◆ **YOUR ASSIGNMENT**: A word-for-word copy of the listing, free of images, is the expected answer.

◆ **SUPPLIED RECORDS**:
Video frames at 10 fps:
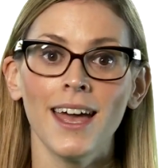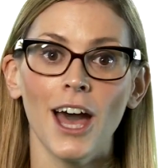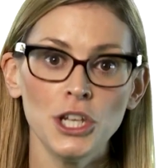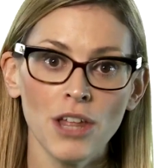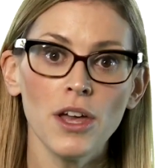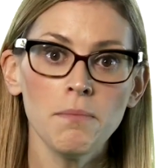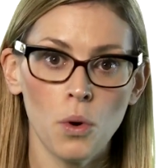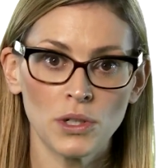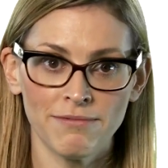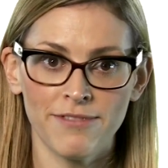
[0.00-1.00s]
Another
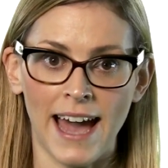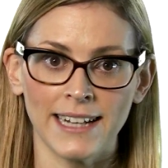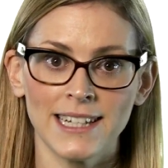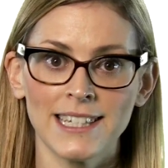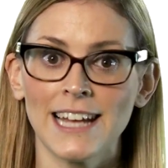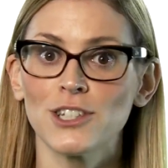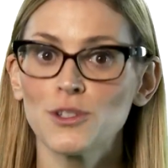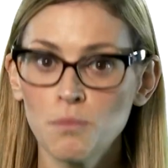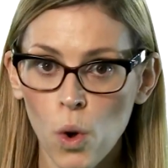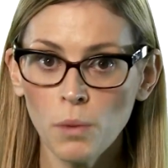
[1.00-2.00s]
important fact is that
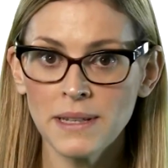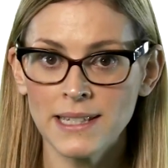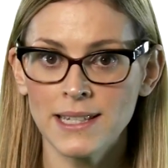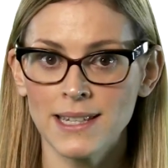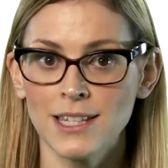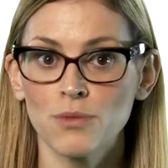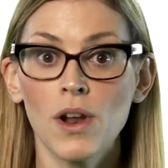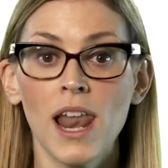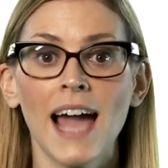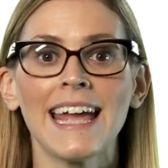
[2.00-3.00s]
small businesses
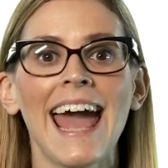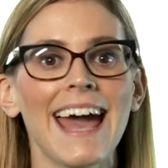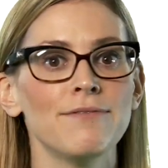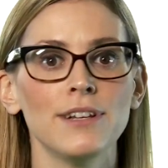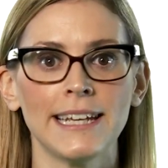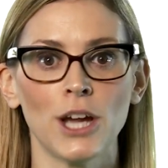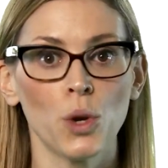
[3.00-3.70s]
rely heavily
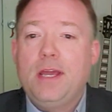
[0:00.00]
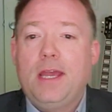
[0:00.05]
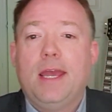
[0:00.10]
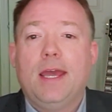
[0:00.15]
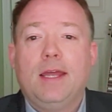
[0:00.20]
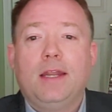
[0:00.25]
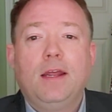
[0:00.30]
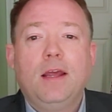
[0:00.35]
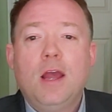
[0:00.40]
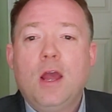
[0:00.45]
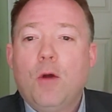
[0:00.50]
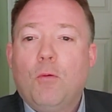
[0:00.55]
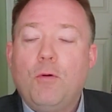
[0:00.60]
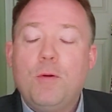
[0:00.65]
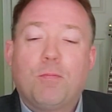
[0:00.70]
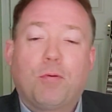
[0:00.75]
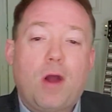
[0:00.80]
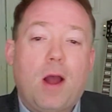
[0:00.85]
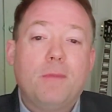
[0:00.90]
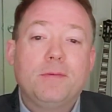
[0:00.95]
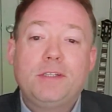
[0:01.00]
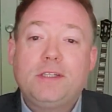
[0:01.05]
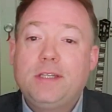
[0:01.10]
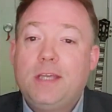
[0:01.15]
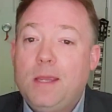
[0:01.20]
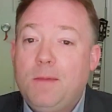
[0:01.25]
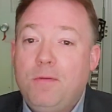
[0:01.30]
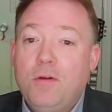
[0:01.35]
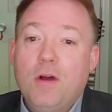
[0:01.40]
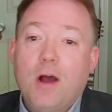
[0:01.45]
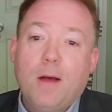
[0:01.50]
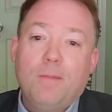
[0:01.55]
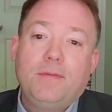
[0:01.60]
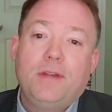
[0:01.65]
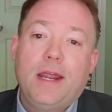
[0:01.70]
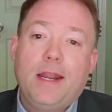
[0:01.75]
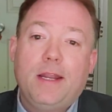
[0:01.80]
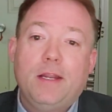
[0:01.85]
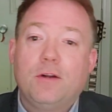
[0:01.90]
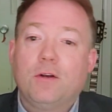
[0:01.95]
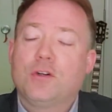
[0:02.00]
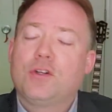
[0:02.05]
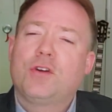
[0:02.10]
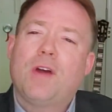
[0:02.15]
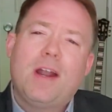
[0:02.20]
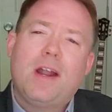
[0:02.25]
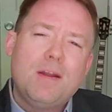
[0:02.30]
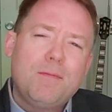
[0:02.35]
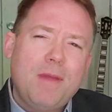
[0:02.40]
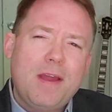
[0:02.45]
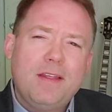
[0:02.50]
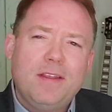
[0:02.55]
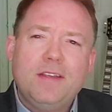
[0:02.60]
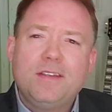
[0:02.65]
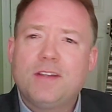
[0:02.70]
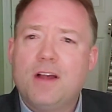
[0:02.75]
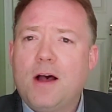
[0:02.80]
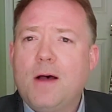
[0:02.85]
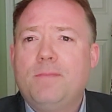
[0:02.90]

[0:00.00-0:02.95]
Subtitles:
in. We promise to keep you updated and are trying to make these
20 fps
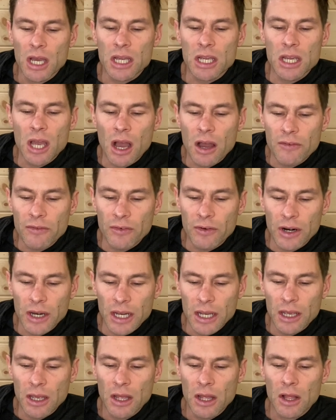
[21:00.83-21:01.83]

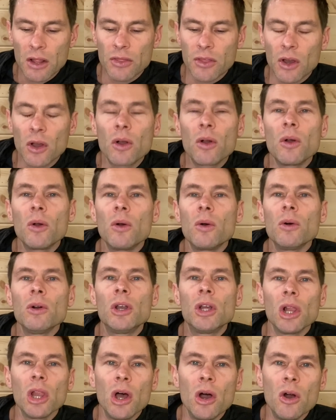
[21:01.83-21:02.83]
covering the whole
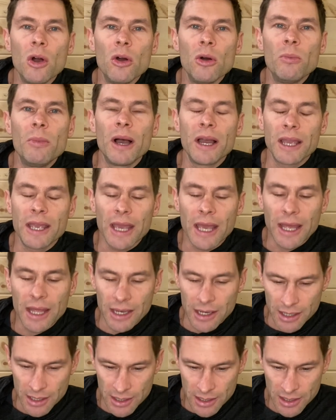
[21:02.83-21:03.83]
globe again.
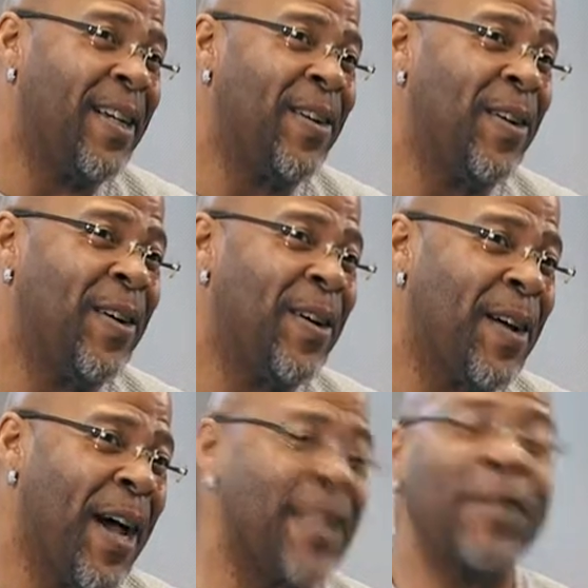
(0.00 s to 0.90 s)
You know,
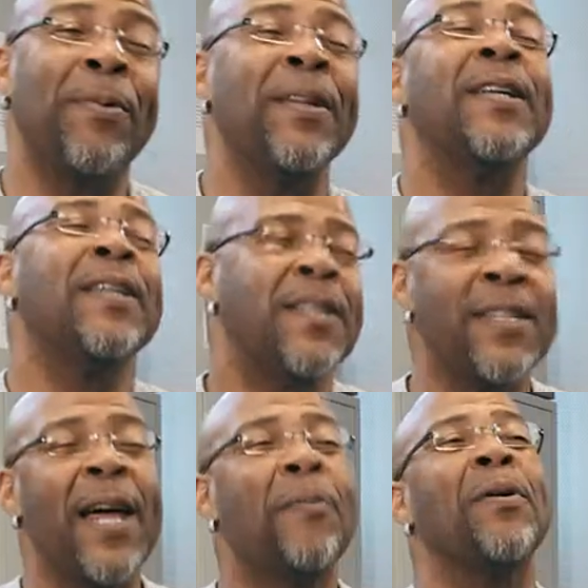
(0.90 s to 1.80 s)
I depend,
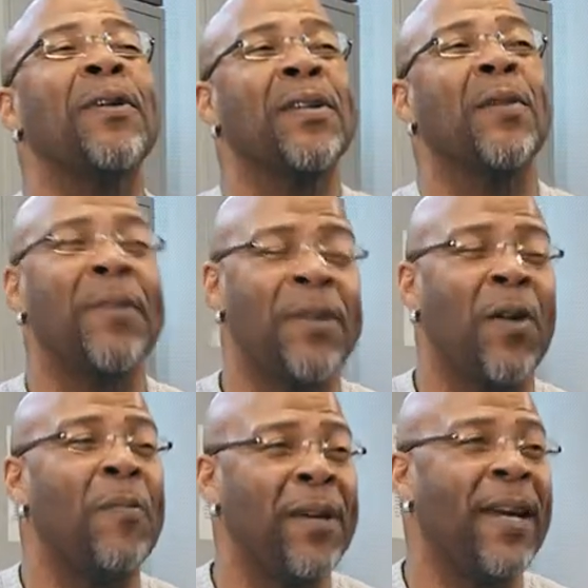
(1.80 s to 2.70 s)
just like Berklee depend
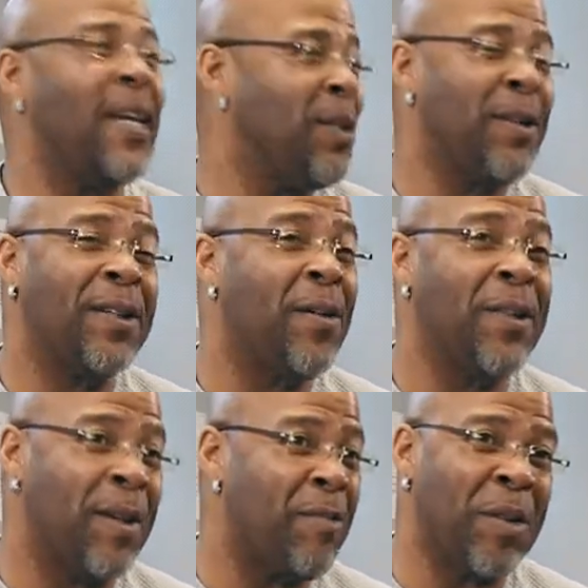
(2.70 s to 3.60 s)
on me, I depend on
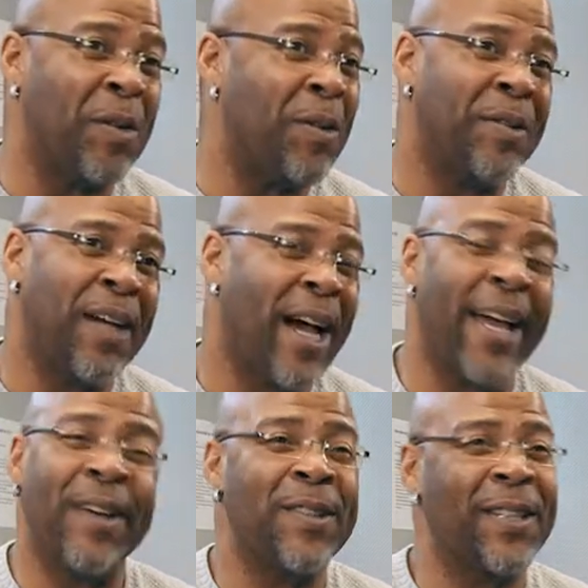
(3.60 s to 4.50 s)
them too. I
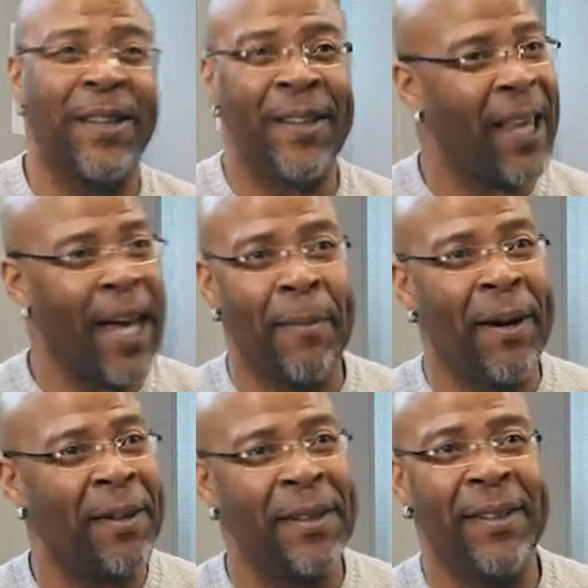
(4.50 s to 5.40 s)
ain't gonna sit here and lie
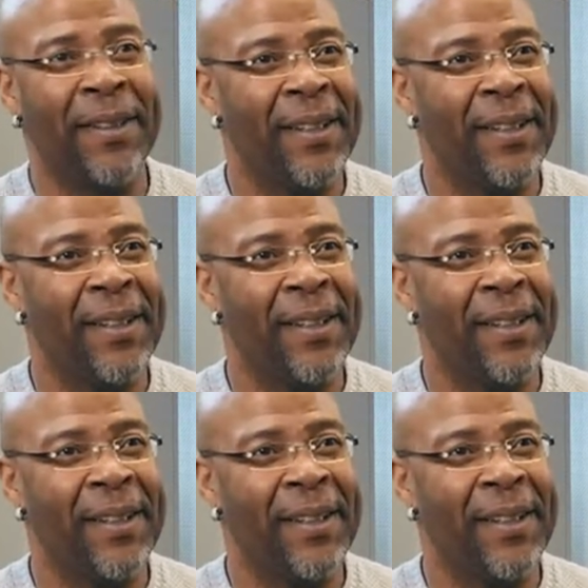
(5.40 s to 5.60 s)
about it.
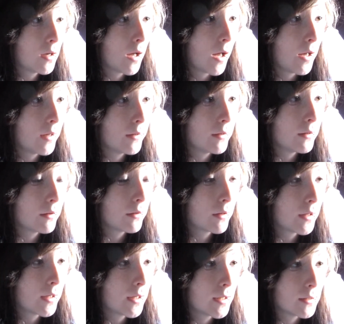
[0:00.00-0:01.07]
I
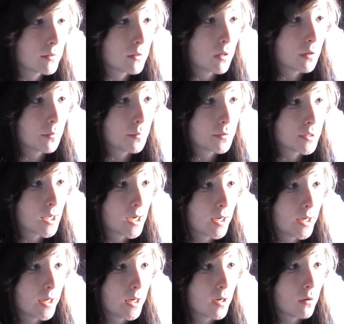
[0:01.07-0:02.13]
think his tongue was
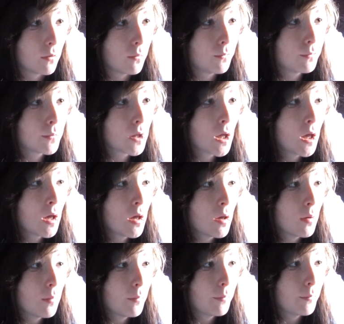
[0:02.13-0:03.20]
hanging out,
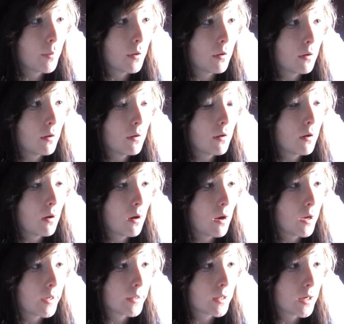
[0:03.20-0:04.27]
but
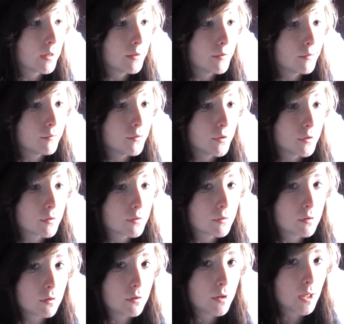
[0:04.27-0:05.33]
I kind of just
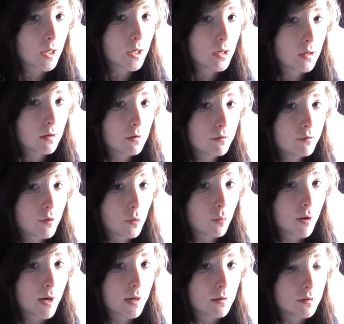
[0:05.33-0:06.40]
stood there for a
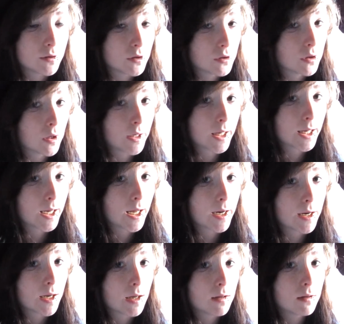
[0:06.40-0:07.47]
while just looking at
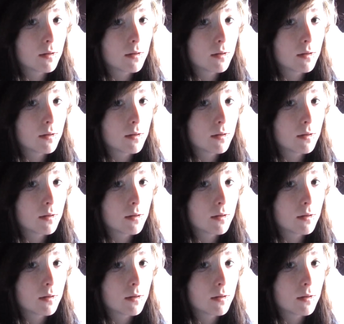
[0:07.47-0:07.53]
it.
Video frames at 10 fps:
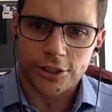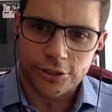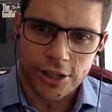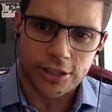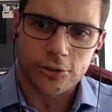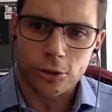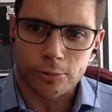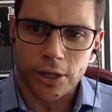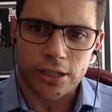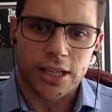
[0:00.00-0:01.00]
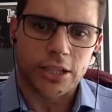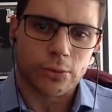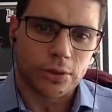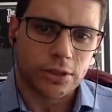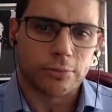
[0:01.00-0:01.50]
tried to incorporate it as
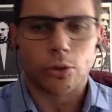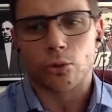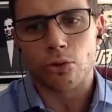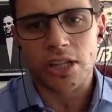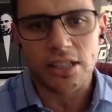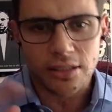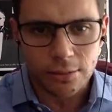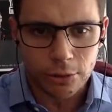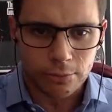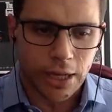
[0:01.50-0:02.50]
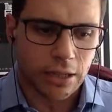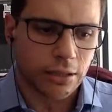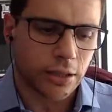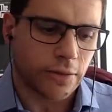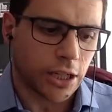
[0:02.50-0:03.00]
well in a more reasonable manner,
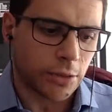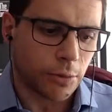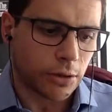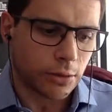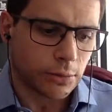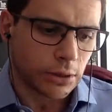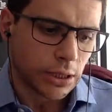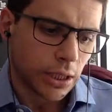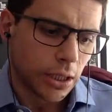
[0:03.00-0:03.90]
if that is possible.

◆ **RESULT FOR THIS TASK**:
Video frames at 10 fps:
[0.00-1.00s]
Another
[1.00-2.00s]
important fact is that
[2.00-3.00s]
small businesses
[3.00-3.70s]
rely heavily
[0:00.00]
[0:00.05]
[0:00.10]
[0:00.15]
[0:00.20]
[0:00.25]
[0:00.30]
[0:00.35]
[0:00.40]
[0:00.45]
[0:00.50]
[0:00.55]
[0:00.60]
[0:00.65]
[0:00.70]
[0:00.75]
[0:00.80]
[0:00.85]
[0:00.90]
[0:00.95]
[0:01.00]
[0:01.05]
[0:01.10]
[0:01.15]
[0:01.20]
[0:01.25]
[0:01.30]
[0:01.35]
[0:01.40]
[0:01.45]
[0:01.50]
[0:01.55]
[0:01.60]
[0:01.65]
[0:01.70]
[0:01.75]
[0:01.80]
[0:01.85]
[0:01.90]
[0:01.95]
[0:02.00]
[0:02.05]
[0:02.10]
[0:02.15]
[0:02.20]
[0:02.25]
[0:02.30]
[0:02.35]
[0:02.40]
[0:02.45]
[0:02.50]
[0:02.55]
[0:02.60]
[0:02.65]
[0:02.70]
[0:02.75]
[0:02.80]
[0:02.85]
[0:02.90]

[0:00.00-0:02.95]
Subtitles:
in. We promise to keep you updated and are trying to make these
20 fps
[21:00.83-21:01.83]

[21:01.83-21:02.83]
covering the whole
[21:02.83-21:03.83]
globe again.
(0.00 s to 0.90 s)
You know,
(0.90 s to 1.80 s)
I depend,
(1.80 s to 2.70 s)
just like Berklee depend
(2.70 s to 3.60 s)
on me, I depend on
(3.60 s to 4.50 s)
them too. I
(4.50 s to 5.40 s)
ain't gonna sit here and lie
(5.40 s to 5.60 s)
about it.
[0:00.00-0:01.07]
I
[0:01.07-0:02.13]
think his tongue was
[0:02.13-0:03.20]
hanging out,
[0:03.20-0:04.27]
but
[0:04.27-0:05.33]
I kind of just
[0:05.33-0:06.40]
stood there for a
[0:06.40-0:07.47]
while just looking at
[0:07.47-0:07.53]
it.
Video frames at 10 fps:
[0:00.00-0:01.00]
[0:01.00-0:01.50]
tried to incorporate it as
[0:01.50-0:02.50]
[0:02.50-0:03.00]
well in a more reasonable manner,
[0:03.00-0:03.90]
if that is possible.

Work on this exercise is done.